Purtroppo la MotoGP, nonostante lo spettacolo, non è competitiva in termini di visibilità e di convenienza nei confronti della Formula1. I due sport motoristici sono rispettivamente primo e secondo nel ranking del seguito da parte degli appassionati di motori, ma le quattro ruote hanno un vantaggio in termini di quantità di viewers rispetto alle moto e questo porta a una naturale propensione per gli sponsor “dalle spalle larghe” e dal portafoglio più gonfio, nel preferire le auto. In termini di investimento, mettere un adesivo su una F1 è molto più redditizio che fare da main sponsor in MotoGP. I budget sono diversi, ma il ritorno in termini di immagine e comunicazione non sono nemmeno paragonabili.
Mettiamoci nei panni di una grossa azienda, mettiamo di essere il capo del marketing e della comunicazione della immaginaria TELEWAY che fa telefonini e reti 7G e abbiamo un budget di 10 milioni di dollari per le sponsorizzazioni. Bene, 5 di questi vanno di sicuro per comparire sulla maglia della Carapullese Calcio che milita in serie A, poi 3 vanno agli eventi delle filiali, 1 alla mostra della tecnologia nel mondo e ne rimane 1 che vogliamo investire nel motorsport perché abbiamo capito che questa nicchia è in target con la nostra clientela di riferimento. Ora un milione è oro per un team di Moto2 e sono soldi buoni per un Team di MotoGP, mentre per un Team di F1 vale un adesivo di fianco all’alettone anteriore della MecFlaren. Nel ragionamento che farebbe una grande azienda c’è la rivendibilità dell’investimento alle filiali locali nel mondo, l’engagement che questo può generare, comprese le opportunità di business che possono venire fuori.
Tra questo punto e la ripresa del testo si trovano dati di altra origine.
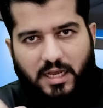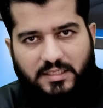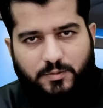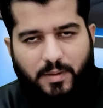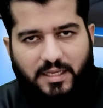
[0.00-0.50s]

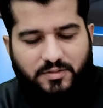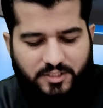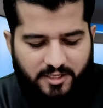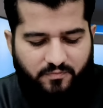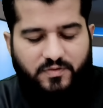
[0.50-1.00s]
आसमान
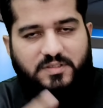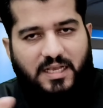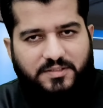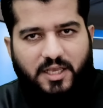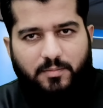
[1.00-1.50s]
से
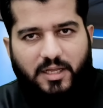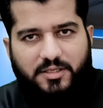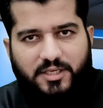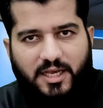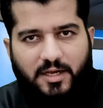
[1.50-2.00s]
फ़िज़ा से हमला
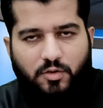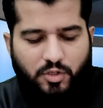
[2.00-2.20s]
किया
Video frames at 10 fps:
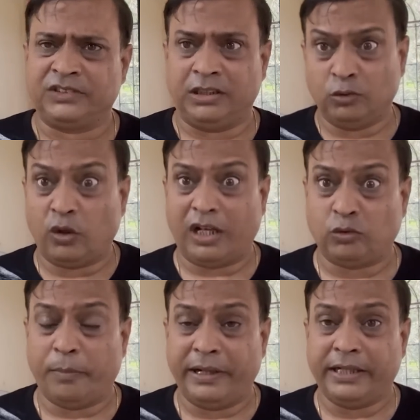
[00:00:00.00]
हिंदू राष्ट्र
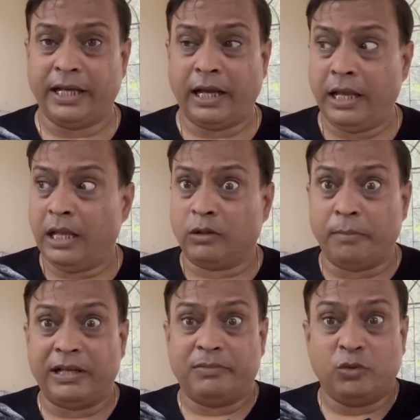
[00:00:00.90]
तो बन गया तो
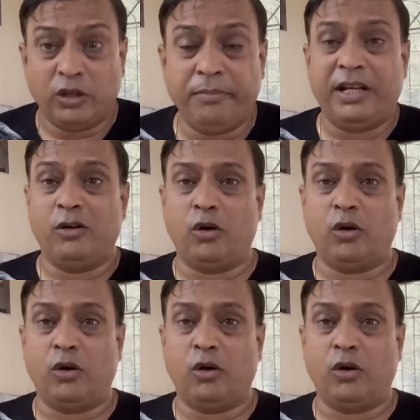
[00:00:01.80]
मजबूरी में इन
A ragionamenti fatti, il paddock della F1 ospita a ogni gara una quantità di amministratori delegati e presidenti di aziende dal fatturato in centinaia di miliardi, che la MotoGP non può nemmeno lontanamente immaginare. Questo perché le moto sono ancora indietro rispetto al mondo delle quattro ruote per loro natura. L’auto è ancora un bene globale, capace di occupare spazi sui media, di condizionare le economie dei Paesi, mentre la moto è passione.
La passione non è redditizia per le grandi aziende, che preferiscono molto spesso lo storytelling del successo finanziario a quello personale dell’eroe pilota. Ora il nostro mondo l’eroe pilota lo ha ancora in sella, si chiama Valentino Rossi, ma questo – purtroppo – non vince un mondiale dal 2009. Marquez è carino e vincente, Lorenzo non sta bene e via tutti gli altri. La MotoGP ha preferito investire sui piloti, cercando di creare personaggi invece di creare il mito delle squadre che creano piloti di successo come accade nella F1. Il risultato è che la F1 attrae sponsor (a volte a costi competitivi), mentre la MotoGP a volte è costretta a prendere a bordo personaggi a termine. Un termine che viene dalle autorità giudiziarie ed è un peccato per chi con questo sport, oltre alla passione, porta avanti la sua vita. Ragioniamoci.